Beroperasi saat PPKM Darurat, 8 Pemandu Lagu dan 17 Pengunjung Karaoke di Pati Digelandang Polisi

Pada masa Pemberlakuan Pembatasan Kegiatan Masyarakat (PPKM) Darurat Jawa-Bali, ternyata masih ada tempat karaoke yang nekat tetap beroperasi. 

Penulis: Mazka Hauzan Naufal | Editor: rival al manaf
Humas Polres Pati
Jajaran Polres Pati melakukan razia di tempat karaoke yang nekat tetap buka pada masa PPKM Darurat, Sabtu (10/7/2021) malam. 

TRIBUNJATENG.COM, PATI - Pada masa Pemberlakuan Pembatasan Kegiatan Masyarakat (PPKM) Darurat Jawa-Bali, ternyata masih ada tempat karaoke yang nekat tetap beroperasi. 

Untuk membuka hiburan malam milik mereka, pemilik tempat karaoke berupaya "kucing-kucingan" dengan petugas keamanan.

Menindaklanjuti informasi masyarakat tentang hal tersebut, jajaran Polres Pati merazia tempat karaoke yang bandel, Sabtu (10/7/2021) malam.

Baca juga: Minta Rp 4 Juta Kepada Keluarga Korban Covid-19, Tukang Pikul Pemakaman Protokol Kesehatan Dipecat

Baca juga: Cara Mengurus Dokumen Kependudukan di Saat Pandemi Covid-19

Baca juga: Kabar Duka, Turi Atmoko Kepala BPKAD Pati Meninggal Dunia Malam Ini

Baca juga: Mahasiswa Pati Iseng Nandur Selada Malah Untung Rp 5 Juta Sebulan, Bukan Mahasiswa Pertanian

"Setelah penyelidikan beberapa hari, sementara kami temukan ada satu karaoke yg masih buka, yaitu MDK di Margorejo," ucap Kabag Ops Polres Pati Kompol Sugino di Markas Sat Sabhara Polres Pati, Minggu (11/7/2021).

Dari razia tersebut, 27 orang digelandang ke Markas Sat Sabhara untuk dites usap (swab antigen) dan diperiksa lebih lanjut. 

Mereka terdiri atas delapan pemandu karaoke atau Ladies Escort, empat karyawan/kasir, serta 17 orang pengunjung. 

Mereka bukan hanya warga Kabupaten Pati, melainkan juga berasal dari Kudus dan Semarang.

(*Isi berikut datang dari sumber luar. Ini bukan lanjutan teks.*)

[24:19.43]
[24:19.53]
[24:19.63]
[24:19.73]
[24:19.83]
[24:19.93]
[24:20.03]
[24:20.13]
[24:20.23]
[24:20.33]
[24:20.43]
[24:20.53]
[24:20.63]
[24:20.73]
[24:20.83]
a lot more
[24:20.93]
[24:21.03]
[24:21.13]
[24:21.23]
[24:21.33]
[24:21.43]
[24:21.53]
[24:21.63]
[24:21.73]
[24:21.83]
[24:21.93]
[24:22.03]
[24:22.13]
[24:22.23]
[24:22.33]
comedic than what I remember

Kompol Sugino menjelaskan, untuk mengelabui petugas, pemilik karaoke mencari waktu saat petugas sedang lengah, tepatnya setelah melakukan patroli rutin.

"Mereka ternyata menyiasati saat tim kami sudah kembali dari patroli, sekitar pukul 00.00 atau jam 01.00 WIB malam, mereka buka, curi-curi di jam-jam itu. Mereka buka sampai pagi saat petugas sedang konsolidasi atau istirahat," kata dia.

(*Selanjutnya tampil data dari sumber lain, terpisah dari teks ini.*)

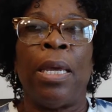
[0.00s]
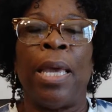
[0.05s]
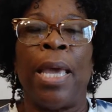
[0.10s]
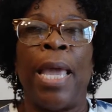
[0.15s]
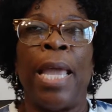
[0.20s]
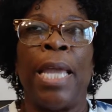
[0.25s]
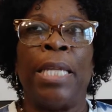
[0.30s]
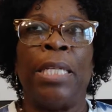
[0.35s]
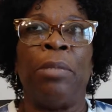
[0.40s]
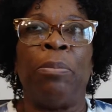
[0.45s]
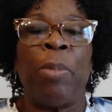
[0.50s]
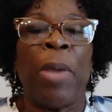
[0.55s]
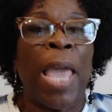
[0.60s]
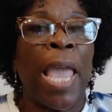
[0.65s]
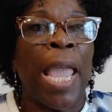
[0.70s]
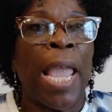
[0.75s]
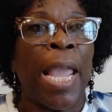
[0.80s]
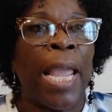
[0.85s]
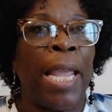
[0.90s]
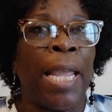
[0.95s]
and
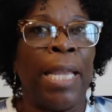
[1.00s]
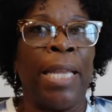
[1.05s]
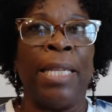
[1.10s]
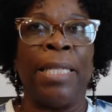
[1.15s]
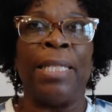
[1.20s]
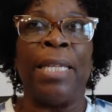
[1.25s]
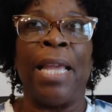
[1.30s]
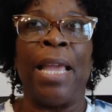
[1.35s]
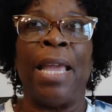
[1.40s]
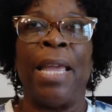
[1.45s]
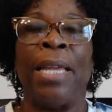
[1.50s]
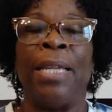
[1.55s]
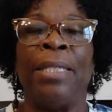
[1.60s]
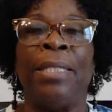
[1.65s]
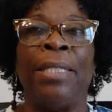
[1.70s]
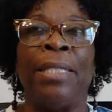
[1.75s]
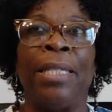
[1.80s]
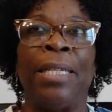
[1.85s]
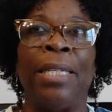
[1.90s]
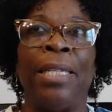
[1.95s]
pain.
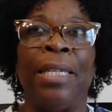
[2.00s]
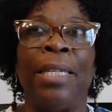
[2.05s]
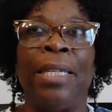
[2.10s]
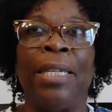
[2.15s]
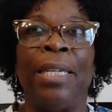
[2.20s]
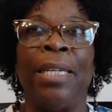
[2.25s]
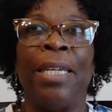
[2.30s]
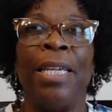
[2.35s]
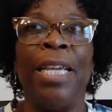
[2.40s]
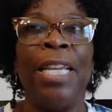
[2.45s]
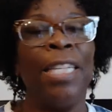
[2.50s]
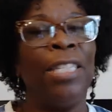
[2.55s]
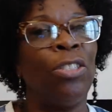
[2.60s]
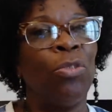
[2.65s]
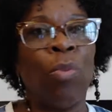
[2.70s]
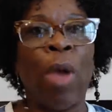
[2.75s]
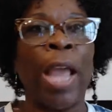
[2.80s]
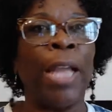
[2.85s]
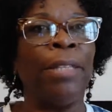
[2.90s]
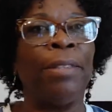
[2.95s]
And
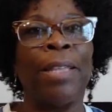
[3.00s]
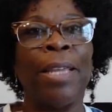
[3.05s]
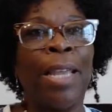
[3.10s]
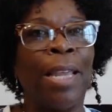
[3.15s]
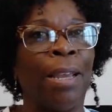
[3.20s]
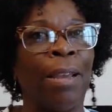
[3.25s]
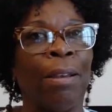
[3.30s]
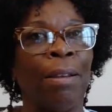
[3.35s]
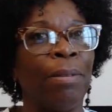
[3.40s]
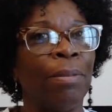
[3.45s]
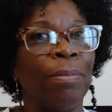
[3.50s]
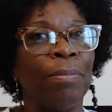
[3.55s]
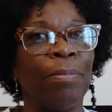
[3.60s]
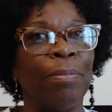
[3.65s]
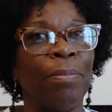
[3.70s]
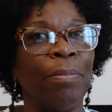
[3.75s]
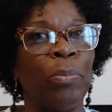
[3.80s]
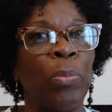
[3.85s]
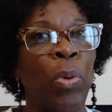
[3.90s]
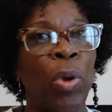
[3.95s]
He's right there,
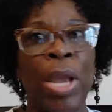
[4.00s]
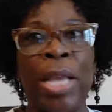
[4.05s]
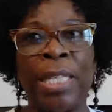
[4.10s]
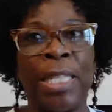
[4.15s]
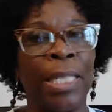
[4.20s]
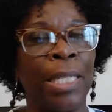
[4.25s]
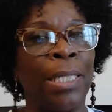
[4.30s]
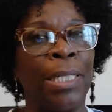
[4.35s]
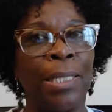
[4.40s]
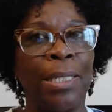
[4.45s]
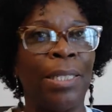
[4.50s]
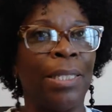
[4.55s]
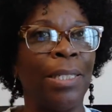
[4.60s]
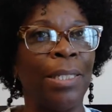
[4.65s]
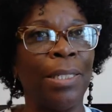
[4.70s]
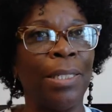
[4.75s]
present.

Baca juga: Argentina Juara Copa America 2021 Kandaskan Brasil 1-0, Di Maria Cetak Gol, Messi Angkat Trofi

Baca juga: Harry Kane dan Chiellini Saling Lempar Psywar Berkedok Pujian Jelang Final Italia Vs Inggris

Baca juga: Update Corona Wonosobo Hari Ini Minggu 11 Juli 2021: 9,318 Positif Covid, Jateng 285.360

Baca juga: Anak Sulung Aburizal Bakrie: Nia Ramadhani dan Ardi Bakrie Selalu Ada di Saat Saya Sulit

Selain menggiring puluhan orang dari tempat karaoke ke kantor polisi, lanjut Kompol Sugino, pihaknya juga menyita sekira 100 botol miras aneka jenis.

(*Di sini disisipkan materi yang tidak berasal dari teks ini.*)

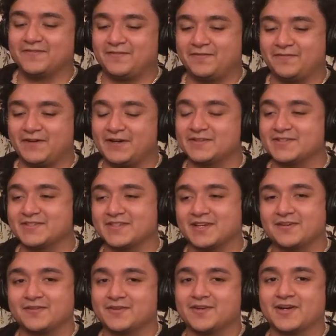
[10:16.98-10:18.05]
if you found us, I
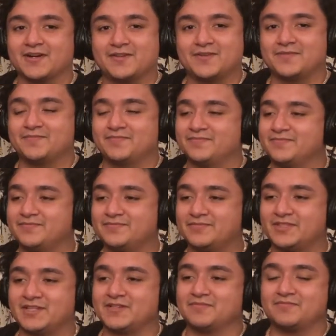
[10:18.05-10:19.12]
don't know how you
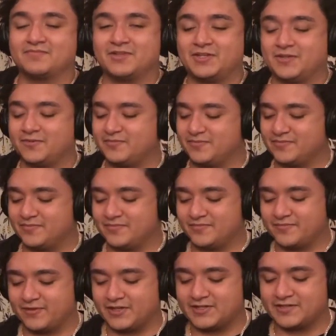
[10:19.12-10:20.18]
didn't,
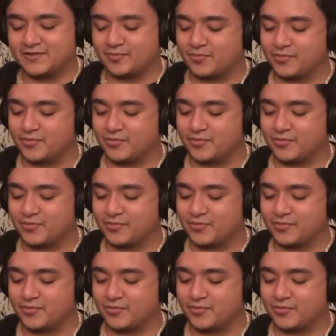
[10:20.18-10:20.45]
find us on a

Dia juga mengimbau pemilik usaha karaoke yang masih buka agar patuh pada ketentuan PPKM Darurat

"Kepada pengusaha karaoke yang masih coba-coba buka, berhentikan dulu. Tutup selama masa PPKM Darurat ini. Saat ini kita harus membantu pemerintah sehingga angka persebaran Covid-19 bisa kita tekan seminimal mungkin," ajak dia.

Ia menyebut, para pelanggar yang terjaring razia akan akan dijerat dengan Undang-Undang (UU) tentang Kekarantinaan Kesehatan dan Perda Kabupaten Pati tentang miras. (mzk)

Sumber: Tribun Jateng
Ikuti kami di
KOMENTAR

BERITA TERKINI

© 2021 TRIBUNnews.com Network,a subsidiary of KG Media.